Do not propose a new steward when:
- An existing steward's zone already covers it - reuse the current steward instead.
- The plan is a one-shot change with no ongoing surface.
- You cannot point to concrete repository evidence the new steward would own. "Quality" or "Architecture" stewards do not feel native; skip the proposal rather than invent a broad one.
If the user agrees to a new steward, invoke /steward:define-steward. That skill owns the actual definition workflow; this skill only opens the door.
Framing The Consult Message
The stewards respond from their rubric, not from the chat.
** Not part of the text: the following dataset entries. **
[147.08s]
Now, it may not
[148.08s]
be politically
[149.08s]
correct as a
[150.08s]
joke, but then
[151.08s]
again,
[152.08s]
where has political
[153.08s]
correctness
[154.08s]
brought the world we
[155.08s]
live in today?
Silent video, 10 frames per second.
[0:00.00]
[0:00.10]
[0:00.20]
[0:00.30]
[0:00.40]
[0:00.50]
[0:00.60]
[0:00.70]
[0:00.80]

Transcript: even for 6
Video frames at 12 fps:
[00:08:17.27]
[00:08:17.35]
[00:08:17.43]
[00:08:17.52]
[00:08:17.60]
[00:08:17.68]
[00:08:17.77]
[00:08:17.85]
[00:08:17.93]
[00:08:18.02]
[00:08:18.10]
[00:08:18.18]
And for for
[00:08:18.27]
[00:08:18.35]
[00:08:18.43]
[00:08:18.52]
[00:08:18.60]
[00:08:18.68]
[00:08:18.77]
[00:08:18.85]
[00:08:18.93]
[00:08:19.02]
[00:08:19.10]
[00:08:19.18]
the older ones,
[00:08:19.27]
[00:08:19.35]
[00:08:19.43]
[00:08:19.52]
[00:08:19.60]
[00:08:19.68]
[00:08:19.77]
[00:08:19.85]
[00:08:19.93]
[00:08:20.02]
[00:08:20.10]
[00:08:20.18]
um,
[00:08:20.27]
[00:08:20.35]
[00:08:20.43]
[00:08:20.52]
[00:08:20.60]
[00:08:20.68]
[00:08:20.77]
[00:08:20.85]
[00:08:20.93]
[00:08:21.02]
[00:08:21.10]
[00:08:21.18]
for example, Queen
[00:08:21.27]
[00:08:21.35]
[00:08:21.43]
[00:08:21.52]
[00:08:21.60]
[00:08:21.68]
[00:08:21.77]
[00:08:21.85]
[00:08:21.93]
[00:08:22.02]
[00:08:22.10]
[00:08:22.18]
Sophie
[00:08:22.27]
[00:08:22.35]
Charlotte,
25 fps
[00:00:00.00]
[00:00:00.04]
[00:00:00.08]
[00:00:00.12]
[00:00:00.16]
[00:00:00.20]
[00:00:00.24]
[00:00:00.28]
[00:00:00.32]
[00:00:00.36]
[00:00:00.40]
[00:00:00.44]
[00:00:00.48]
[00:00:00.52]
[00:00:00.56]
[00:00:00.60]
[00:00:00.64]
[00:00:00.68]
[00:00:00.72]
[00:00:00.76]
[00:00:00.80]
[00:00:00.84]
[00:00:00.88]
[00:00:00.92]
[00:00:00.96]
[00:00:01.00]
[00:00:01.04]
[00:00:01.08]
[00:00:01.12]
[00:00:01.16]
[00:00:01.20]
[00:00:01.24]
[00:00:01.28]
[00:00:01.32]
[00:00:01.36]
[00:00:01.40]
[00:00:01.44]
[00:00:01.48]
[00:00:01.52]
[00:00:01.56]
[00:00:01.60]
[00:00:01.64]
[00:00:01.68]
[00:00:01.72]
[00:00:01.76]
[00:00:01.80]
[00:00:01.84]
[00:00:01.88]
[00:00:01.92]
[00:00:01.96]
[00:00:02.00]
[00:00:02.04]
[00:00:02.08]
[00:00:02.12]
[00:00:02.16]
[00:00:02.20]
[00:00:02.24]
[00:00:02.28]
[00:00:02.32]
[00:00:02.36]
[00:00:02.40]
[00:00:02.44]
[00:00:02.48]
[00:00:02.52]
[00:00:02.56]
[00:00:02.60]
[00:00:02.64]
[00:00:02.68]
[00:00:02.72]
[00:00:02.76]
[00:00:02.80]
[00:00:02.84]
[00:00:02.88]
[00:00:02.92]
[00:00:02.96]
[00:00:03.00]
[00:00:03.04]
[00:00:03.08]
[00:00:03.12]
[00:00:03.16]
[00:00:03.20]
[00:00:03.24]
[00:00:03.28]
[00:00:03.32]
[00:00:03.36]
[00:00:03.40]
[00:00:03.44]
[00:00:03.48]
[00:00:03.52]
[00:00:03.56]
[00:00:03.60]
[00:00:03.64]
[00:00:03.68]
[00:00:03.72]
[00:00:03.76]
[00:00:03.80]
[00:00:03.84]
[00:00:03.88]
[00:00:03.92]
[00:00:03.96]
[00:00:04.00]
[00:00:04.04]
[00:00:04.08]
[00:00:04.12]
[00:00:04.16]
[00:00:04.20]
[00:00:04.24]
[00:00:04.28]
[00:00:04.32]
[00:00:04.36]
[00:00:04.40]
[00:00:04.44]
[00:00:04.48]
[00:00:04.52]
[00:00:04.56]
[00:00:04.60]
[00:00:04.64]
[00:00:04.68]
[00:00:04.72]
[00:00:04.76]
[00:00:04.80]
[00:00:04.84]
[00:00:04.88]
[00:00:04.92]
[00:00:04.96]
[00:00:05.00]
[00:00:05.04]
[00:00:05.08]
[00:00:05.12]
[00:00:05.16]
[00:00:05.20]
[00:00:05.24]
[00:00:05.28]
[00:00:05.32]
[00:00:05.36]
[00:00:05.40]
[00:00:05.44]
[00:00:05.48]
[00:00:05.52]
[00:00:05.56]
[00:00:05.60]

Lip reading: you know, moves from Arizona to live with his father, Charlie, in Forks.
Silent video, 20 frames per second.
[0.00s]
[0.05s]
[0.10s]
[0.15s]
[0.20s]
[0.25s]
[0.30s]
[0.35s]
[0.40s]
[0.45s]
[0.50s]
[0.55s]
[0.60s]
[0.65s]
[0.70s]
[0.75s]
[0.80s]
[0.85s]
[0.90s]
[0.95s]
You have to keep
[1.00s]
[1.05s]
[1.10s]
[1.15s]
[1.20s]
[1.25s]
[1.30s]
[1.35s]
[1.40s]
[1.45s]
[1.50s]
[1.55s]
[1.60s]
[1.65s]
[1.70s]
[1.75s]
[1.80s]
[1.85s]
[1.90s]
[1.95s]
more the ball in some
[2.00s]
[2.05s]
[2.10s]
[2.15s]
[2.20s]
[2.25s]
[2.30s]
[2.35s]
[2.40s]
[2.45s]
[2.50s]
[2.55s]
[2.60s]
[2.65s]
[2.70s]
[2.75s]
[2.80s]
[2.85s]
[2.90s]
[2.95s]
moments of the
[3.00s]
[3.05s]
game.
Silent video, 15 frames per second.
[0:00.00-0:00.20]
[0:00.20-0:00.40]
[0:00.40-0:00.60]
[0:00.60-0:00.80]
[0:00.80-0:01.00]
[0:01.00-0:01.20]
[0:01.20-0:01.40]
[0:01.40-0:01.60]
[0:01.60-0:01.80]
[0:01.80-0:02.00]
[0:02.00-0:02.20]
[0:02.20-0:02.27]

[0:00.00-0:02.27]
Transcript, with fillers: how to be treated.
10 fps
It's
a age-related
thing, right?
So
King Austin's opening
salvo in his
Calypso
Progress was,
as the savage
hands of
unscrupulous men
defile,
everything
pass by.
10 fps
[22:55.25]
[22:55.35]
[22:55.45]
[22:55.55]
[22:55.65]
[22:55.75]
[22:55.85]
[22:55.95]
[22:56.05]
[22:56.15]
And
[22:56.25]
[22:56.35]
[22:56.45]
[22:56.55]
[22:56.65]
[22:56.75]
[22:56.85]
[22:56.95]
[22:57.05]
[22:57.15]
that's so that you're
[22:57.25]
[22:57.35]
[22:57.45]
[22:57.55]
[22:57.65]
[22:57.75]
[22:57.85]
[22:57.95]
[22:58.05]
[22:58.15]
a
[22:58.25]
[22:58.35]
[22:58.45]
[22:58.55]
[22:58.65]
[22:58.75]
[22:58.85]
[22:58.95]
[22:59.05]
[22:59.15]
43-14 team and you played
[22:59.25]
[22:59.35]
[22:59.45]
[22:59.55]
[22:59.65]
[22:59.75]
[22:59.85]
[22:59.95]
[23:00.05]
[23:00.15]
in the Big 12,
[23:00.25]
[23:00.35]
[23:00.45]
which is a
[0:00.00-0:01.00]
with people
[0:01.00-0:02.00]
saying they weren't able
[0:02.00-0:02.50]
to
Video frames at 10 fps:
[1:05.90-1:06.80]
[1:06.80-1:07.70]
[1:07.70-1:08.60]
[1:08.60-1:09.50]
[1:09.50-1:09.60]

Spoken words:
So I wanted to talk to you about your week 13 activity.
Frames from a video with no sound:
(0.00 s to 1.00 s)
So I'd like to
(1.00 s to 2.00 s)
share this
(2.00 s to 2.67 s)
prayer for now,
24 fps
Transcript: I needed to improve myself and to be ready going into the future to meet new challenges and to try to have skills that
Phrase the message so each steward can answer or quietly opt out:
- State what is about to change, not just what the goal is.
- Include file paths, function names, schemas, or event names the plan touches.
- Note any decisions already made and any decisions still open.
- Ask explicitly for concerns, alternatives, and prior decisions worth respecting.
Example message:
Proposed plan: add a Stripe webhook handler at `app/api/webhooks/stripe/route.ts`
that consumes `invoice.payment_succeeded` and writes a row to `billing_events`.
Open questions: should this be idempotent on `event.id` or on `(customer, invoice)`?
What concerns or prior decisions should I respect before implementing?
Always include the full plan in context rather than only summarizing it in message.
Output Shape For The User
Keep the response tight. The user wants the steward's verdict, not a transcript:
- One-line synthesis of the overall steward read (proceed / adjust / reconsider).
- Per-steward concerns, attributed by steward name, each as a short bullet.
- A clear recommendation: implement as planned, implement with these adjustments, or pause and discuss before continuing.
- If applicable, a single follow-up line proposing a new steward.
Do not re-implement the plan inside the review. Do not start editing files. The skill ends with the user choosing how to proceed.
Guardrails
- Resolve a real
owner/repo slug before calling consult. Never call with a placeholder.
- If
list_stewards returns zero stewards for the repository, tell the user there is nothing to consult yet and offer /steward:define-steward to set up the first one. Do not call consult against an empty workspace.
- Quote stewards rather than paraphrase when they raise specific objections.
- Never imply the consult is binding. The user decides whether to act on the feedback.
- Do not start implementation work in the same skill turn. Plan review ends with a recommendation, not edits.
- Propose at most one new steward per plan review. If multiple domains look unowned, name the strongest candidate and mention the others as future possibilities.